Records excerpted from a collection:

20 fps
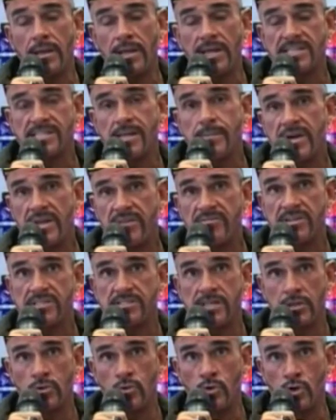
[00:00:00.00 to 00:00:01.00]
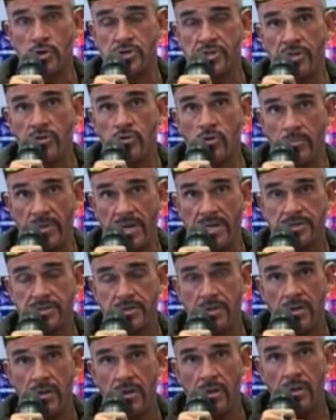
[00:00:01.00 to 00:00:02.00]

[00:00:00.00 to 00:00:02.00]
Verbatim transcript: está manifestando unos síntomas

• _What to produce_
Leaving the pictures aside, transcribe exactly the lines from the one containing "[00:00:00.00 to 00:00:01.00]" to the final line of the entries above, both ends included.

• _Solution below_
[00:00:00.00 to 00:00:01.00]
[00:00:01.00 to 00:00:02.00]

[00:00:00.00 to 00:00:02.00]
Verbatim transcript: está manifestando unos síntomas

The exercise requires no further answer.